Polish Joke is a “coming of age” ritual of Jasiu’s to purge his ethnicity, at least publically, which moves him into an extremely confused adulthood. He leaves home to explore the world and chooses a variety of surnames and occupations (Jewish, WASP, Irish) hoping to settle on a “heritage” that will be more accepting.  The task of each of the other four actors in this comedy is to become “someone” or “something” different, to teach Jasiu a lesson, which, actually, works well on stage.

The real joke is not the expected, actual Polish jokes heard throughout the play, but the fact that it is the understanding toward Jasiu’s adulthood. The joke is actually on him. His “Polish cover-up” never really works.

Ives’ play, directed by David Hofmann, itself is produced into small collections of 13 scenes that follow Jasiu throughout his life, returning to the acceptance of his history, and, after (finally and accidentally) settling in Poland and marrying an authentic Polish woman, returns home to explain to his uncle that being Polish is not as bad as he was lead to believe.

Kumars angst, which he carries throughout the play, is believable, surrounded by characters of all different cultures ultimately discovering his false attempts to join the “intelligencia” of the world. This leads to soliloquies directed at the audience that beg the question of “who am I, really?”.  It’s actually up to the other characters to discover his true identity – forcing him to accept his Polish fate. The lesson Jasiu learns is that one cannot escape one’s identity presented by Uncle Roman in the first scene of the play.  Kumar’s four cast mates help move him to this reality.

Each of the five actors cast in this play take on a variety of roles: sanitation workers, doctors, priests, Irish travel agents, florists, policemen, Yentas, and more and do so convincingly in extremely quick scene changes.

Buell, Amanda Anne Leight, and Justin Koffard are asked to do almost the impossible by the continuously changing roles, action, and scenery in this work. They all do a yeoman’s job changing themselves into believable characters transforming every scene. The one aspect of this play that works is that Buell, Haggerty, and Kofford pull off the changes and, through the usual but necessary “willing suspension of disbelief” force the audience to believe that these truly are different characters.
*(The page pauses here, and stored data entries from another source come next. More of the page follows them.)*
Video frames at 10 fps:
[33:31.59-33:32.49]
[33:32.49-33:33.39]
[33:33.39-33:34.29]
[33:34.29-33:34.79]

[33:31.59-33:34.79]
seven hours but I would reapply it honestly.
However, the witty and eccentric Kate Haggerty very much pushes this comedy along and carries the weight of the real wit and humor throughout the variety of scenes. She portrays the foil to Kumar’s seriousness as he seeks an identity; it is Haggerty who transforms each of the scenes into almost “belly-laugh” responses from the audience.  Her portrayal of a nurse, a Yenta, and a Polish flight attendant are precious.
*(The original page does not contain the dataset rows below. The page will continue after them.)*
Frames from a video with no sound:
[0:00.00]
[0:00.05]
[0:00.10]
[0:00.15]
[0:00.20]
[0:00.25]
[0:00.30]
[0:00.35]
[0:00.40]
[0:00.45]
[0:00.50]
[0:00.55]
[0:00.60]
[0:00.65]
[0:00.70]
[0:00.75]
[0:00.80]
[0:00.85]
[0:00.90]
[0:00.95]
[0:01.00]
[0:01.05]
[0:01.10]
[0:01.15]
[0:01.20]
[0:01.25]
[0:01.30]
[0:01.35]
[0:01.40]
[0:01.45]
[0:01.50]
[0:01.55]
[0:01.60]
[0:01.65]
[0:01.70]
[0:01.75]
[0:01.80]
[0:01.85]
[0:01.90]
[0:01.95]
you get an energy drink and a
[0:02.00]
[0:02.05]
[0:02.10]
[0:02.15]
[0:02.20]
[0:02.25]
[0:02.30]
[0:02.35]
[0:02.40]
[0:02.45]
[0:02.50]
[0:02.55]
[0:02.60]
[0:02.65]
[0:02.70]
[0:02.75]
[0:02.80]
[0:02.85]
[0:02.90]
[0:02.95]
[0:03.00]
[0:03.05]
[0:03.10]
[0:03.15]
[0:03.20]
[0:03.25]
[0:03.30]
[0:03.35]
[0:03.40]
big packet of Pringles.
Haggerty captures the comic essence of the six or seven roles she plays help to add the true hilarity Hoffman is searching for in this work.  She’s a funny actress and definitely an audience grabber. It’s difficult to take your eyes off her because she is that adorable and scene grabbing.  She knows shtick. Her portrayal of an Irish travel agent and a Polish Airline stewardess (eventually Jasiu’s wife as he accidentally settles in Poland) is “tears-in-the-eyes” funny.

The cozy and inviting McKeesport Little Theater, including director Hoffman, took a chance on this at times fragmented comedy (Ives’ issue, not Hoffman’s), and, for the most part, he and his band of actors pulled it off.  No one in the audience left offended by what the title might suggest.  Polish Joke is no joke. Rather, it’s a journey toward human understanding.